A confident Marapana strongly disputed the writer’s assertion in respect of the inclusion of foreign judges in the proposed accountability mechanism in accordance with the Geneva Resolution 30/1.

 Marapana quite conveniently had forgotten that a government appointed body, in January, 2017, endorsed the Geneva Resolution. The Consultation Task Force on Reconciliation Mechanisms (CTFRM) called for full participation of foreign judges, and other personnel, including defence lawyers, prosecutors and investigators, in transitional justice mechanism to address accountability issues.

The CTFRM released the controversial report on the eve of the third anniversary of President Maithripala Sirisena’s victory over his predecessor Mahinda Rajapaksa.

 The government faithfully followed the US strategy. It still follows.

 In accordance with US strategy, Sri Lanka entered into a ‘Comprehensive Partnership Agreement’ (CPA) with Japan soon after co-sponsoring the Geneva Resolution. The CPA was signed in Tokyo on Oct 06, 2015. Premier Wickremesinghe signed the CPA, on behalf of Sri Lanka, with his counterpart Abe. Japan, home for powerful US forces based there, since the end of World War II, is in a military alliance with the US and India meant to counter growing Chinese influence. Australia, too, is part of this US-led operation. The recent tripartite agreement among Sri Lanka, India and Japan on Eastern Terminal of the Colombo port should be examined taking into consideration Western powers seeking to dominate Sri Lanka.

Sri Lanka’s Permanent Representatives, in Geneva, in 2015 (Ravinatha Aryasinha), and incumbent Ambassador, A.L. A Azeez, accepted Resolutions 30/1 and 40/1, respectively, though they were inimical to Sri Lanka. They followed government policy. Don’t forget Sri Lanka co-sponsored the despicable Resolution about 10 days after rejecting it at the first informal talks with those countries moving it. The government directed the Permanent Representative to go ahead soon after the US complained about Colombo’s stand. Ambassador Azeez did the same on instructions received from Mano Tittawella. Tittawella issued instructions in his capacity as the Secretary General of the Secretariat for Coordinating Reconciliation Mechanisms (SCRM) – a cabinet appointed body answerable to Premier Wickremeisnghe’s Office.

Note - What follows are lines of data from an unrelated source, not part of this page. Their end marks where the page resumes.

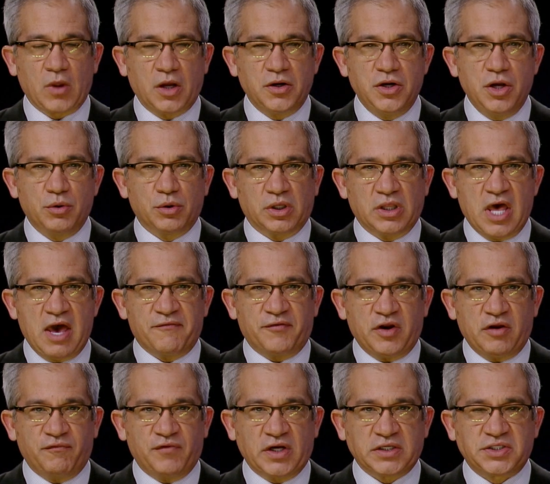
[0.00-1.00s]
New at
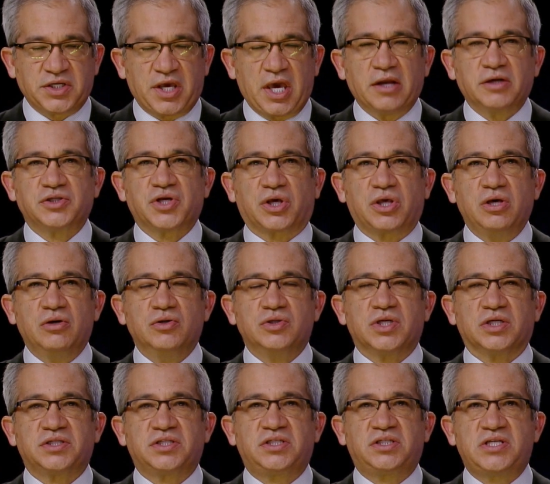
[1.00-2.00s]
11, investigators
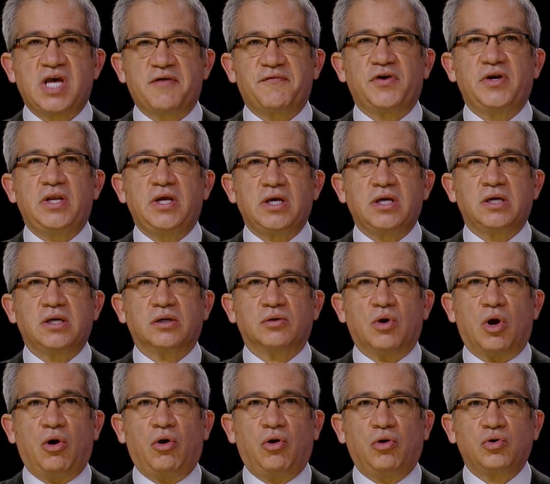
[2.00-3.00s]
accuse a
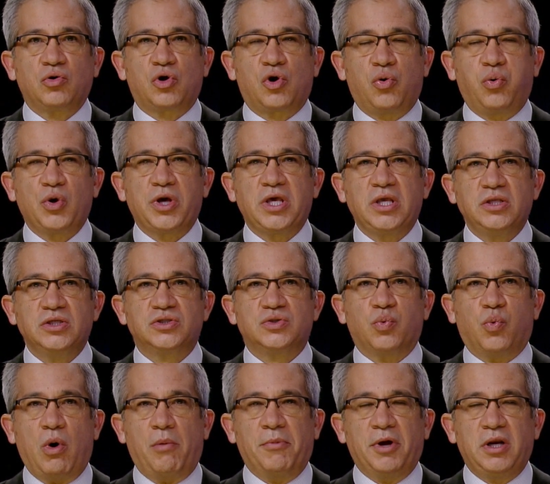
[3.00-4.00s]
70-year-old
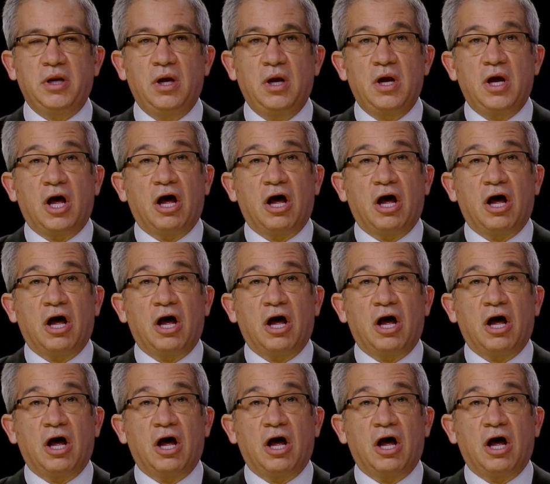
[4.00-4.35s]
Queens woman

 Sri Lanka remains in the US-initiated Geneva process though the global power quit the Geneva-based United Nations Human Rights Council (UNHRC), in June 2018, after accusing it of being ‘a cesspool of political bias.’

 Kariyawasam functions as an DAI (Development Alternatives Inc) employee. There are other beneficiaries. Thanks to US project and other related ‘operations’ our lawmakers received opportunity to visit India, China, US, UK, Germany, Nrway, EU, Iran, Canada, Oman and Switzerland. Groups of journalists covering parliament as well as the staff, too, received foreign trips at the expense of various countries. Parliament reached agreements with UNDP, USAID/DAI, International Republican Institure,Westminister Fondation, National Democratic Institute and Friedrich Naumann Foundation for basically improving standards of lawmakers. The entire country knows the status of parliament where lawmakers conduct is under scrutiny.

 Yahapalana foreign policy ensured the continuation of the Geneva process even after Lord Naseby provided the much discussed wherewithal to reverse the US-led project. Kariyawasam played a significant role in continuation of the process as Secretary to the Ministry of Foreign Affairs. The continuing project to influenceParliament is all part of the overall strategy to bring Sri Lanka under permanent US domination. Can such a vast operation be blamed on Kariyawasam? The operation seems on track.